Tuesday, March 22, 2016

Teachers contract sidesteps work on student discipline, advocates say

Posted By on Tue, Mar 22, 2016 at 1:25 PM

The Rochester City School District and the Rochester Teachers Association have negotiated a tentative new contract and some of the deal's contents are catching people by surprise. 

A section concerning personal injury benefits, in particular, is receiving a lot of attention: “Crimes committed in schools will be pursued as crimes committed elsewhere to the extent the District has the right to press charges for those crimes," it says. "In all other events, the District will fully support the teacher who chooses to press charges on his/her behalf.”

The strong language comes despite efforts by several groups to change the way that the district handles discipline. They criticize the district's high rate of suspensions and say that the district tends to criminalize student behavior. 

The Rochester Community Task Force on School Climate, initiated by former superintendent Bolgen Vargas with the help of the Rochester Area Community Foundation, Metro Justice, Teen Empowerment, and several other education and community groups worked together to come up with a set of recommendations that steer the district away from “zero-tolerance” approaches to student conduct and discipline and more toward restorative justice practices.

The Task Force strongly advised that the entire district undergo anti-racism training and use suspensions, expulsions, and arrests as a last resort. The groups urged the Rochester school board to approve a new Code of Conduct policy that encourages a more nurturing approach to student behavior issues.

But the board never approved the draft policy and it was never clear why.

The language in the proposed teachers contract seems to reflect old thinking, according to some members of the Task Force.

“I think we were all taken aback,” says Jennifer Banister, development and collaborations manager with Teen Empowerment. Banister says that the students, teachers, administrators, and community leaders working on changing school climate have been transparent and inclusive. So the language in the new agreement was a surprise, she says. 
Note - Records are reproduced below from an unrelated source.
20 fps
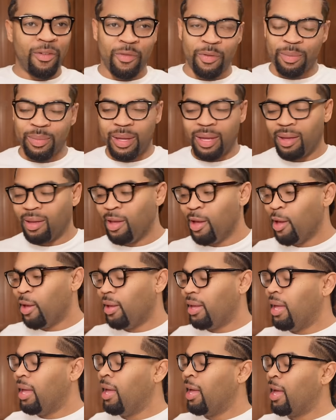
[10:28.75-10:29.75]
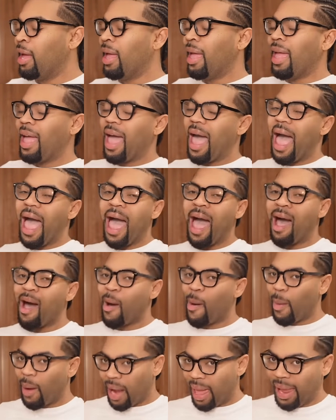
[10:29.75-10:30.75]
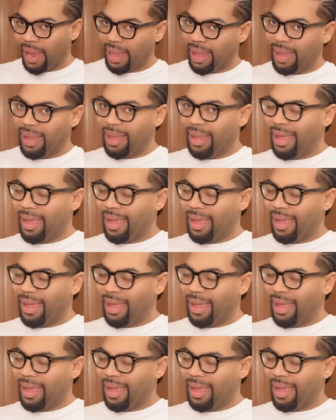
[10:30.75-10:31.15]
for me. I don't like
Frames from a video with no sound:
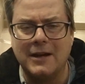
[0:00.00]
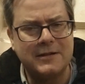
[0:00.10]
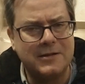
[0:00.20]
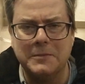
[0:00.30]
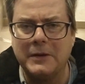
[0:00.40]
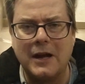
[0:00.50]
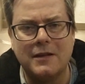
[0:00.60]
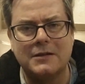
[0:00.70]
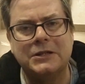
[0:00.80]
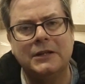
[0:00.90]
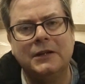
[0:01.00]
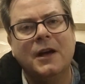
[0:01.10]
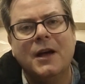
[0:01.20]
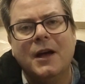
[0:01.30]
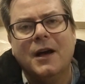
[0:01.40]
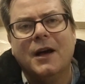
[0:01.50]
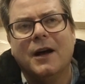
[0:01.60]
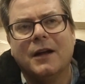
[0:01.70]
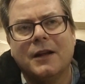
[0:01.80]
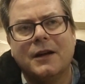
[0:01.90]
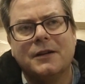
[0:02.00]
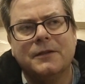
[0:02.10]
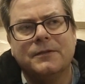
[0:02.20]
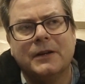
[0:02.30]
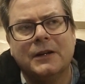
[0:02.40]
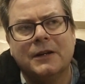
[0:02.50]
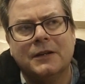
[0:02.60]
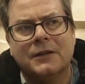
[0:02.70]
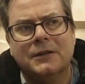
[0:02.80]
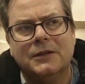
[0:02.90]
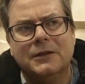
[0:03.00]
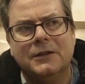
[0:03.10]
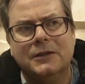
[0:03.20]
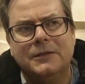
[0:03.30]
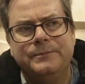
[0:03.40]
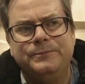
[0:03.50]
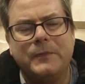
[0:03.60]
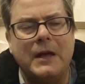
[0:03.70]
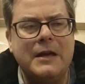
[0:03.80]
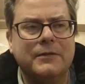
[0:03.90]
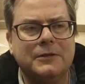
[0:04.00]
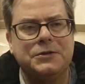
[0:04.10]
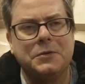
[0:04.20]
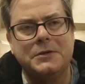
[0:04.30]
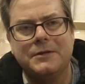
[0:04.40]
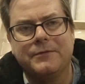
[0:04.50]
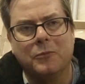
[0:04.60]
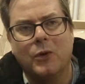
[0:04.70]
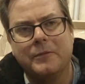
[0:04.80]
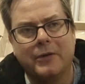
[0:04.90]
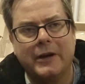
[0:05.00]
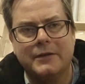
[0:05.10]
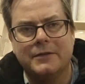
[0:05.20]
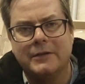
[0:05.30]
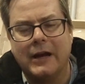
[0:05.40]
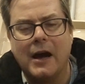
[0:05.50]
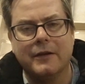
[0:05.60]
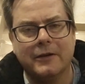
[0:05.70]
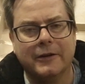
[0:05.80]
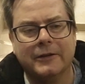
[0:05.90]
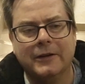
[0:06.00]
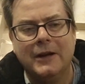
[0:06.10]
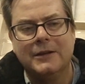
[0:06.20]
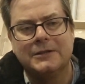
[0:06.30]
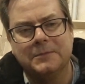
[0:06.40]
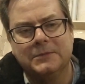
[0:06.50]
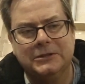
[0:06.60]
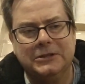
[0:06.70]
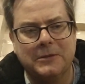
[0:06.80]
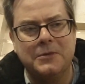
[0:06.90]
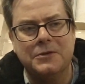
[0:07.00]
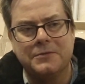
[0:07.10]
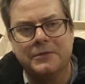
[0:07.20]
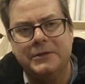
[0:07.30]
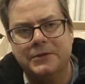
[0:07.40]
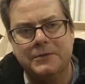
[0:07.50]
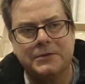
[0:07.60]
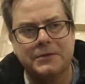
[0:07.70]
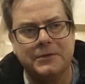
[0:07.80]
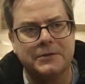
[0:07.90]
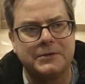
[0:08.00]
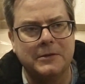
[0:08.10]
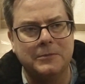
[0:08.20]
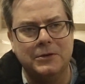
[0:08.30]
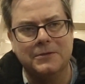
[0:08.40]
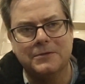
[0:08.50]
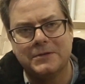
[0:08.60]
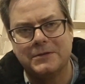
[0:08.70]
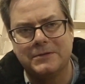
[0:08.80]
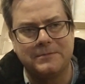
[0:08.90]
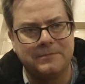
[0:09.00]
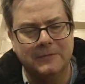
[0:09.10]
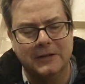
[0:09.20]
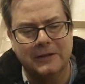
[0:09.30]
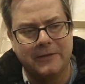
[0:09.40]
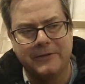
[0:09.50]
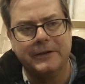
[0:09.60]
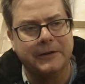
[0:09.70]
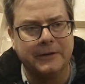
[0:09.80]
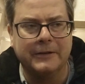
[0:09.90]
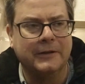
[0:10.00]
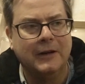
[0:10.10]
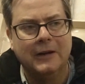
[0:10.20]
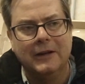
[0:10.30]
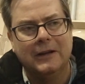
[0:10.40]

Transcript: a lot of terminology, a lot of even switching from one brand to the other. Some use reducer, some use thinner.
But Adam Urbanski, president of the Rochester Teachers Association, insists that the new contract does not conflict with the task force's objectives.

“We shouldn’t criminalize student misbehavior,” he says. “But surely that doesn’t mean that if a person commits a serious crime that it not be treated as a crime.”

Urbanski says that the contract is referring to crimes such as rape or assault with a deadly weapon.

“It’s not criminalizing because it’s already a crime,” he says.

Banister says that the task force is working to improving the school environment for teachers, as well as students.

And some of that work has already begun with some schools using restorative justice approaches to student discipline. But Banister questions why the board would approve a new contract before approving a new Code of Conduct policy.

But the bigger problem of how to address student misbehavior and classroom disruption may be broader and more complex than the school board and administrators know how to address.

The issue was put in stark terms at a recent meeting of the Association of Supervisors and Administrators of Rochester with school board President Van White. In a room of about 100 principals, supervisors, and administrators, many said that they need more effective ways to deal with children who have serious mental health diagnoses. Addressing the growing number of children with social emotional needs as young as 3 and 4 is one of their biggest concerns, they said. 

Some administrators said that they could observe pre-kindergartners and tell which children will have problems with violence and other behaviors if they don’t receive help.

One administrator said that she spends as much as 80 percent of her time dealing with those problems in older children. And keeping those problems from interfering with their peers’ learning is becoming increasingly difficult, she said. 

Finding alternative ways to help city school children before they get into serious trouble is something that both Banister and Urbanski agree on. Certainly not every kid in city schools who misbehaves has a mental health problem, and we know that many children who live in poverty are resilient and overcome their situation.

But many cannot, and that is leaving the Rochester school district to once again come up with the answer.